About a year ago, in one of those rare moments where the internet gets it exactly right, I came across a fragment of a song I didn’t know I needed. I didn’t just like it; I recognised myself in it. There was something achingly familiar within the lyrics, as though it had articulated a feeling I hadn’t yet found the language for. The song was ‘Wet Paint’ by Girl In The Year Above. It lingered in my mind, making me feel as though the song had a magnetic pull that settled under my skin and refused to let go. 

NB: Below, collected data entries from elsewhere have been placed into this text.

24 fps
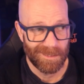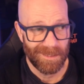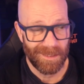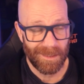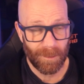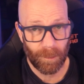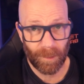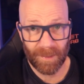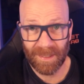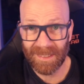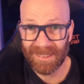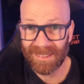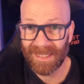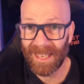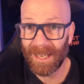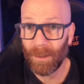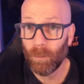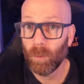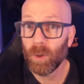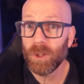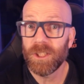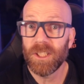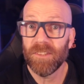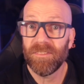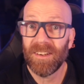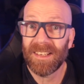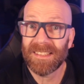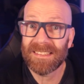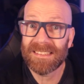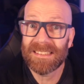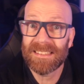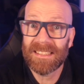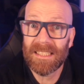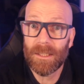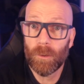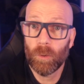You know what they say, once you've
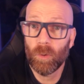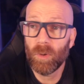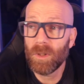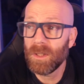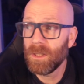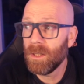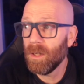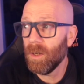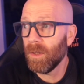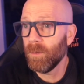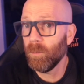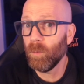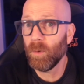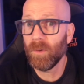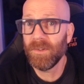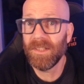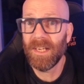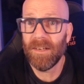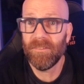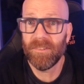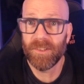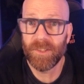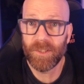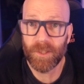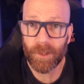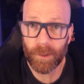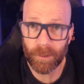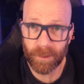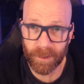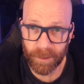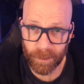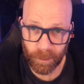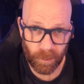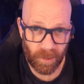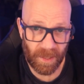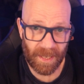had silk, cotton will never do
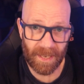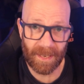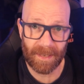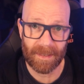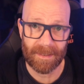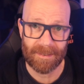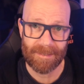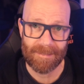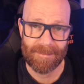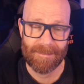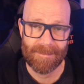and all that.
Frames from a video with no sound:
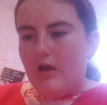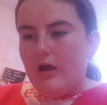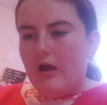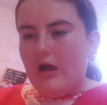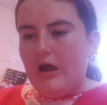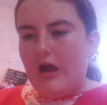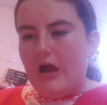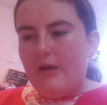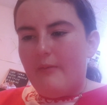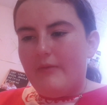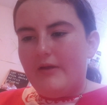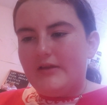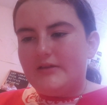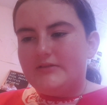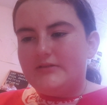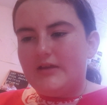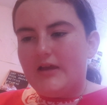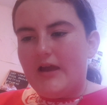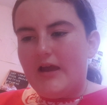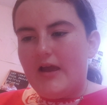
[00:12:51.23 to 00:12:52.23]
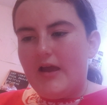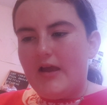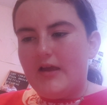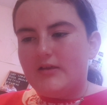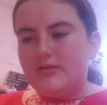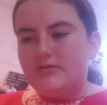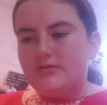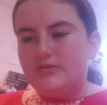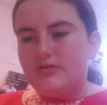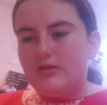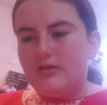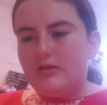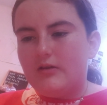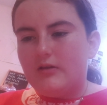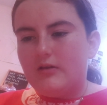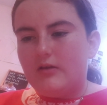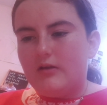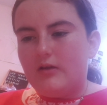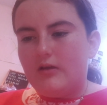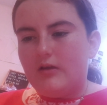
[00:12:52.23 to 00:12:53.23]
It says
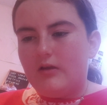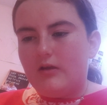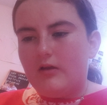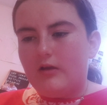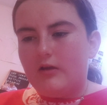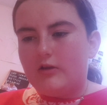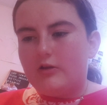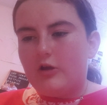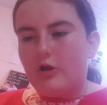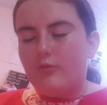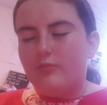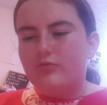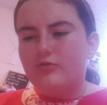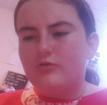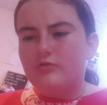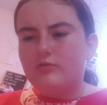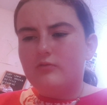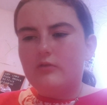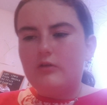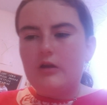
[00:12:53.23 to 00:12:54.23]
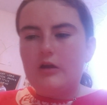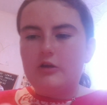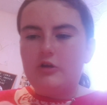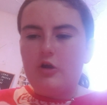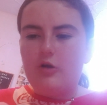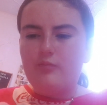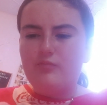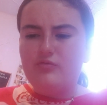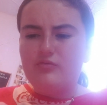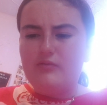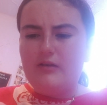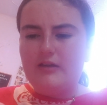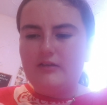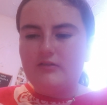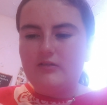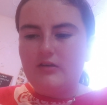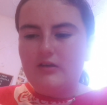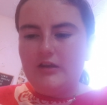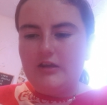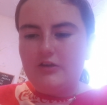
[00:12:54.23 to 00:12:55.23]
a
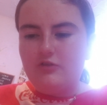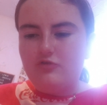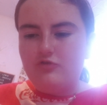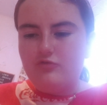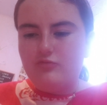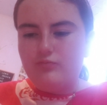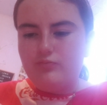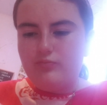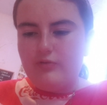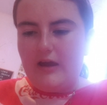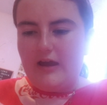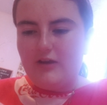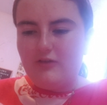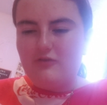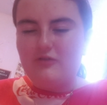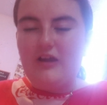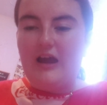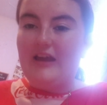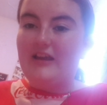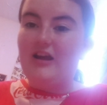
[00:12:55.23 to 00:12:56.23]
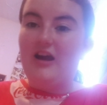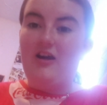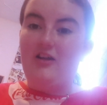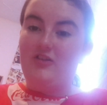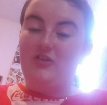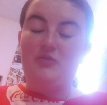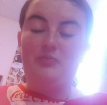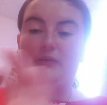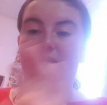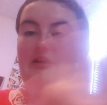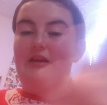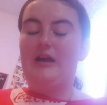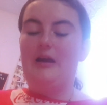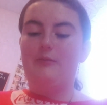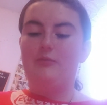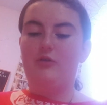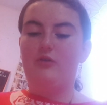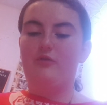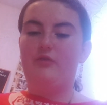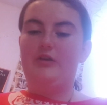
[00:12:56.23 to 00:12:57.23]
complimentary pet. I can't speak.
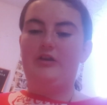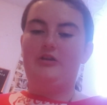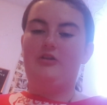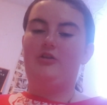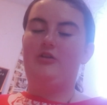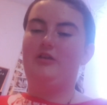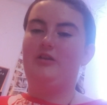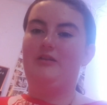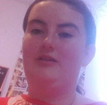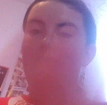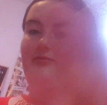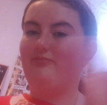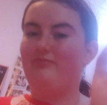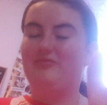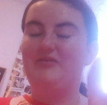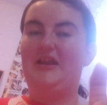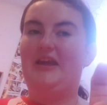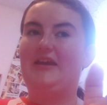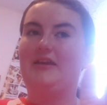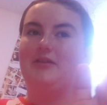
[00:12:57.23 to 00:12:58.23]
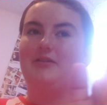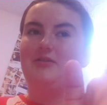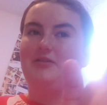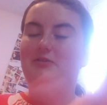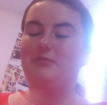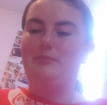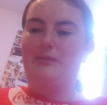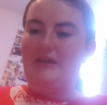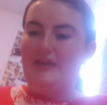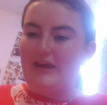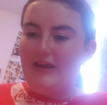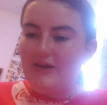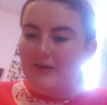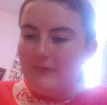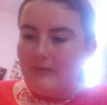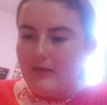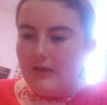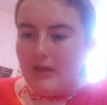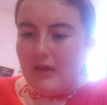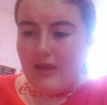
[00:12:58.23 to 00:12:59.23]
I'm not very good at speaking.
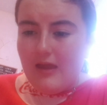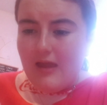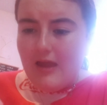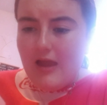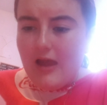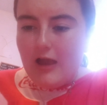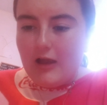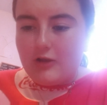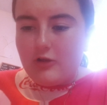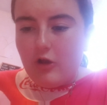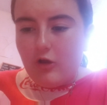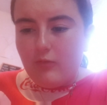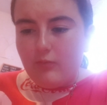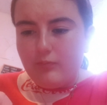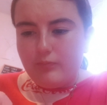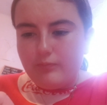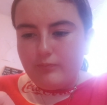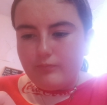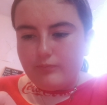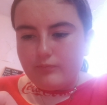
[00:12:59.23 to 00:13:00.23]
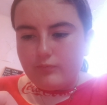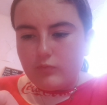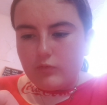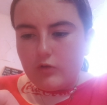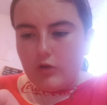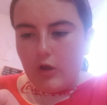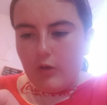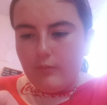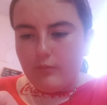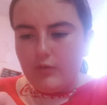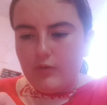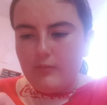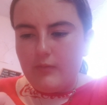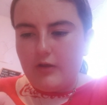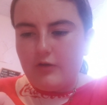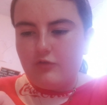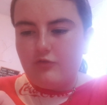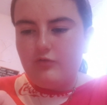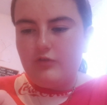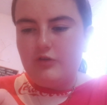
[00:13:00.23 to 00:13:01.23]
A
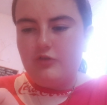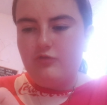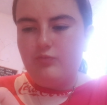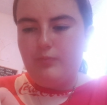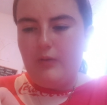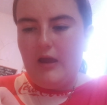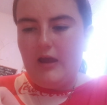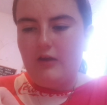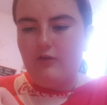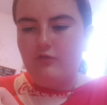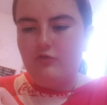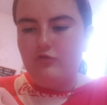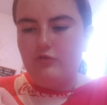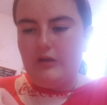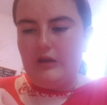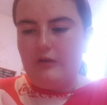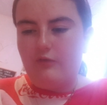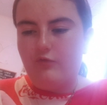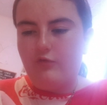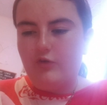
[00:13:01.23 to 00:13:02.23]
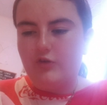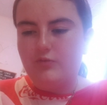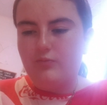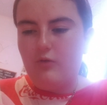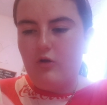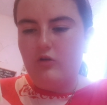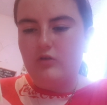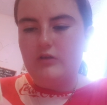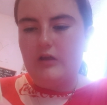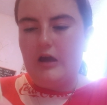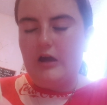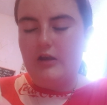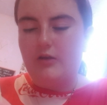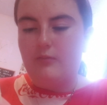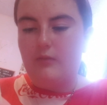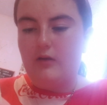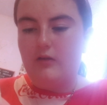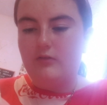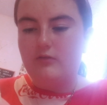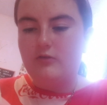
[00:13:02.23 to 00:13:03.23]
complimentary pet treat for small
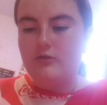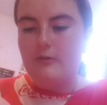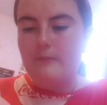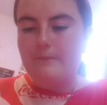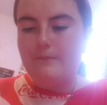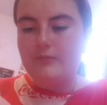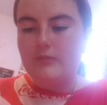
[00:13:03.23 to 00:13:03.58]
animals,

That connection was enough to draw me in completely. I followed Girl in the Year Above almost instinctively, and from there, I began gathering every small offering they shared - those delicate, unfinished glimpses of unreleased songs scattered across their page. Each snippet felt like a secret, something intimate and quietly treasured, and with every listen, my excitement surrounding the future of this new band grew. 

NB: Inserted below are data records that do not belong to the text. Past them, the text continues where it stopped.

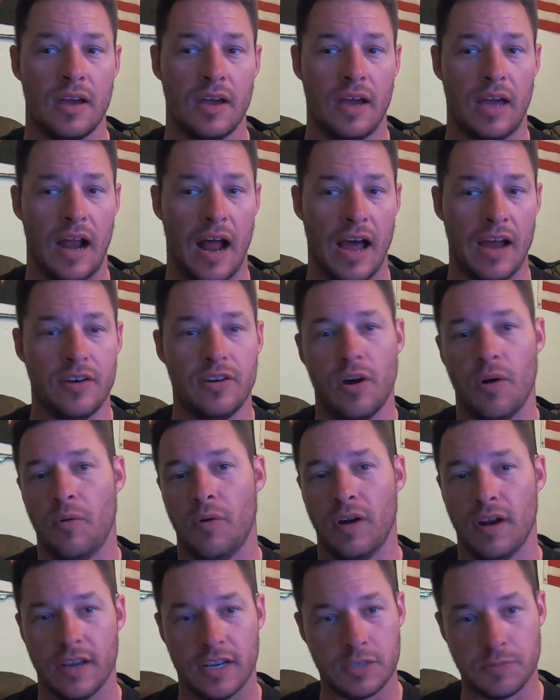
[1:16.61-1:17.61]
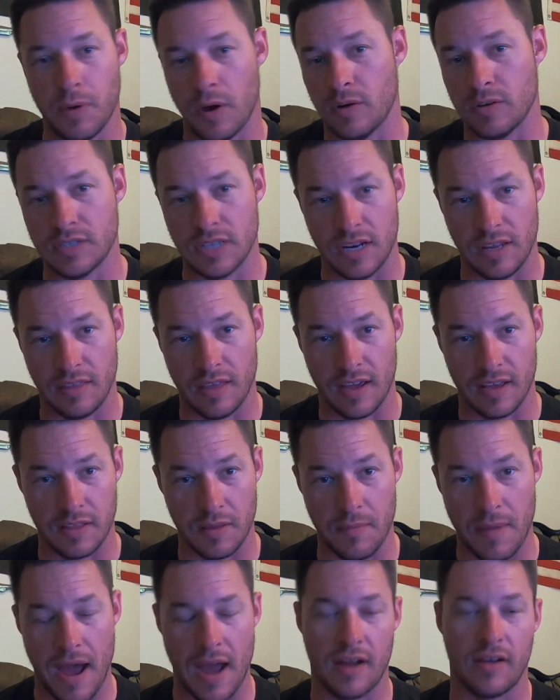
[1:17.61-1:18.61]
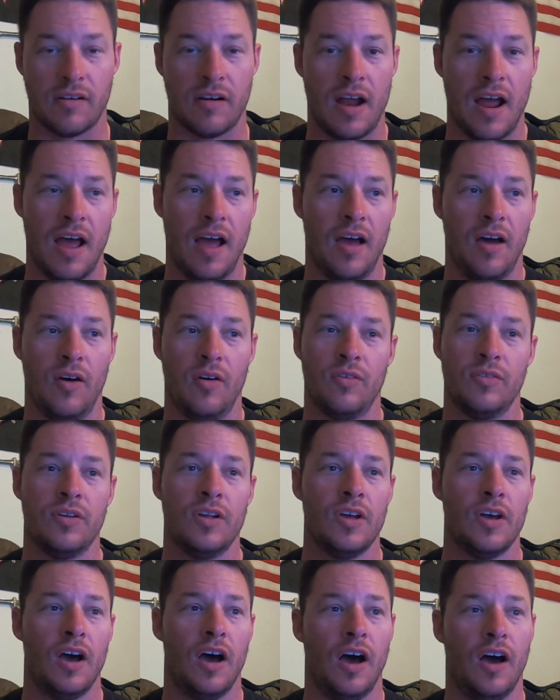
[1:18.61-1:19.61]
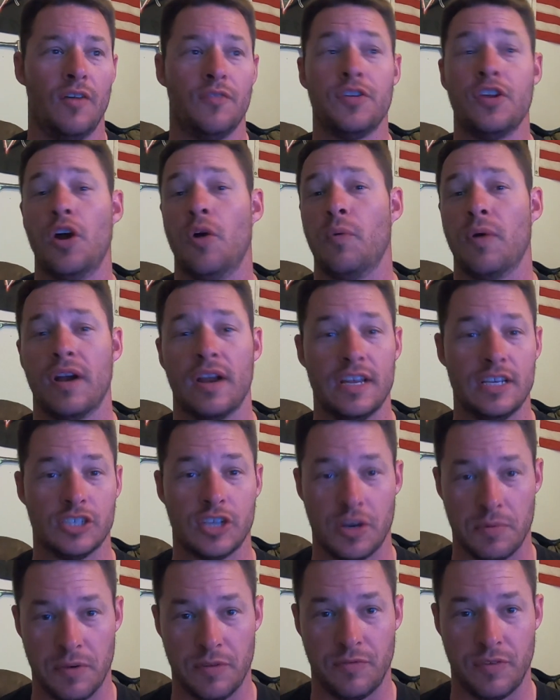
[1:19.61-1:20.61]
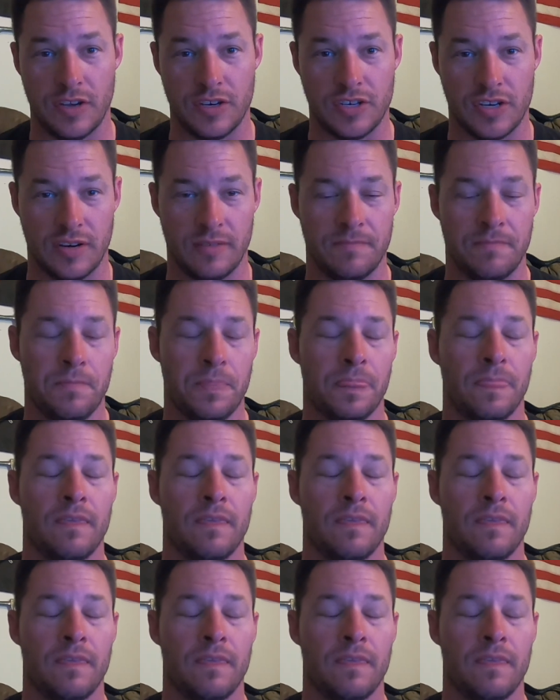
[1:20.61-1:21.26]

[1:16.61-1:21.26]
and I don't want to expose anything in the background of, where he's going to be fishing.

So the official arrival of “Mama, My Heart is Achin’” doesn’t feel sudden, it feels inevitable. Like the slow turning of a key that’s been waiting in the lock. A long-awaited exhale. The kind of release that carries with it not just excitement, but a sense of quiet fulfilment - because some things, when you first encounter them, you just know are meant to bloom into something very special.


As a debut, it feels less like an introduction and more like an unveiling. Girl in the Year Above arrive not with bravado, but with a kind of delicate stillness, as if the song already existed somewhere beyond them and they’ve simply, carefully, brought it into the world.

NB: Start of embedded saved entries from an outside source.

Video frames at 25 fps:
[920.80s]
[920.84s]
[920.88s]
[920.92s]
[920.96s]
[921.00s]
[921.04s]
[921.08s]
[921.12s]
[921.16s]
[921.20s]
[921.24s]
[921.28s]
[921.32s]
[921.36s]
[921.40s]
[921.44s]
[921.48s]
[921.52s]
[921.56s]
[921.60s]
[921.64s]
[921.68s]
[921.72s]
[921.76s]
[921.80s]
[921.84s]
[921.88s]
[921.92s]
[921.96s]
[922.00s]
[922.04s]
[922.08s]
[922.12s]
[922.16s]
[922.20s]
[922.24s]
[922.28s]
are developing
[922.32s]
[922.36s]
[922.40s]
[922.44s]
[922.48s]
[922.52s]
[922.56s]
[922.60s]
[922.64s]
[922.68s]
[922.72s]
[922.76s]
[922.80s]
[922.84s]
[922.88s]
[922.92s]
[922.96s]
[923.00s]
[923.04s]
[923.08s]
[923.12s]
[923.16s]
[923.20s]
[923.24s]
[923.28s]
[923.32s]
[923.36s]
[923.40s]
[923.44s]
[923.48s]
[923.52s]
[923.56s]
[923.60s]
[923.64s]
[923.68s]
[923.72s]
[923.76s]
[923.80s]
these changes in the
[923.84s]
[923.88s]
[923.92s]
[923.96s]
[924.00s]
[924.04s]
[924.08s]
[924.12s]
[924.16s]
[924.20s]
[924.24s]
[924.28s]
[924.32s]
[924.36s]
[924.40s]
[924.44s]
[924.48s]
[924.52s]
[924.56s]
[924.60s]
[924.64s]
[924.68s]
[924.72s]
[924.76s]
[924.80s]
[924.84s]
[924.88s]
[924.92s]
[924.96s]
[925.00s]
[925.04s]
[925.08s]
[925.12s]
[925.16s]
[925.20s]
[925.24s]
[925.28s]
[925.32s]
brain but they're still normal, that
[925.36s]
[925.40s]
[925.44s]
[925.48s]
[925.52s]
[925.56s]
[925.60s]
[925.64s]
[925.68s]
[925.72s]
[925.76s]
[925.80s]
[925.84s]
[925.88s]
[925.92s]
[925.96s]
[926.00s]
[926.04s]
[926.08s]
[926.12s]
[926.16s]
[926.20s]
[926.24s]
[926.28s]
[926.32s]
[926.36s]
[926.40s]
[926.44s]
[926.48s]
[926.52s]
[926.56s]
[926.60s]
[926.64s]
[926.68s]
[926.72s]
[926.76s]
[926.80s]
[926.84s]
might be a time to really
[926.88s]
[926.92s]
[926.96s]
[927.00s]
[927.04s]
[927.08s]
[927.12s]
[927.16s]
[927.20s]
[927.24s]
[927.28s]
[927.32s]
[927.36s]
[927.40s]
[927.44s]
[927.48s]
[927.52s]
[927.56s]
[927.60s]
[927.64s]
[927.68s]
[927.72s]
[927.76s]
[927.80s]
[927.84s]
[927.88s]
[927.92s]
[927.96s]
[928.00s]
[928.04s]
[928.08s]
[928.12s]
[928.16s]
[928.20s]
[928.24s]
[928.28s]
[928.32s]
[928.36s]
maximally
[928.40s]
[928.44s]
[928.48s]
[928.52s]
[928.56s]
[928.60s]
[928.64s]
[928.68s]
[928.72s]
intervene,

At its core lies Jennifer Ball’s story, a loss so profound it resists language. Yet here, it is rendered in something more elusive than words alone. The track breathes in soft, diaphanous layers, gossamer instrumentals that seem to hover rather than land, creating an atmosphere that feels almost weightless. There’s an ethereality to it, a liminality, like standing in the quiet space between a memory and a dream.


Jennifer’s voice is the axis upon which everything turns. It is tender, unembellished, and devastatingly sincere - never performative, never overstated. Instead, it carries a kind of fragile lucidity, as though each note is being handled with ceremonial care. You don’t just hear her; you feel the absence she’s singing into.


What makes the song so extraordinary is its transfiguration of sorrow. This is not grief laid bare in jagged edges, it is grief softened, illuminated, made almost sacred. The pain is still there, unmistakable, but it has been refracted into something delicate and beautiful. It feels eternal in the way lullabies do, or old hymns passed quietly through generations.


There’s a haunting permanence to it. Not in a grand, declarative sense, but in the way it lingers, like perfume on fabric. It is the kind of song that doesn’t simply end; it dissolves, leaving a resonance that continues long after the final note has faded. It doesn’t ask for attention, it earns stillness. And in that stillness, it offers something rare: a reminder that even the most devastating human experiences can be rendered into something exquisitely delicate, something that not only survives, but endures.


This is not just a song. It’s a keepsake. A requiem. A quiet constellation of love and loss that will, without question, outlive the moment it was born into.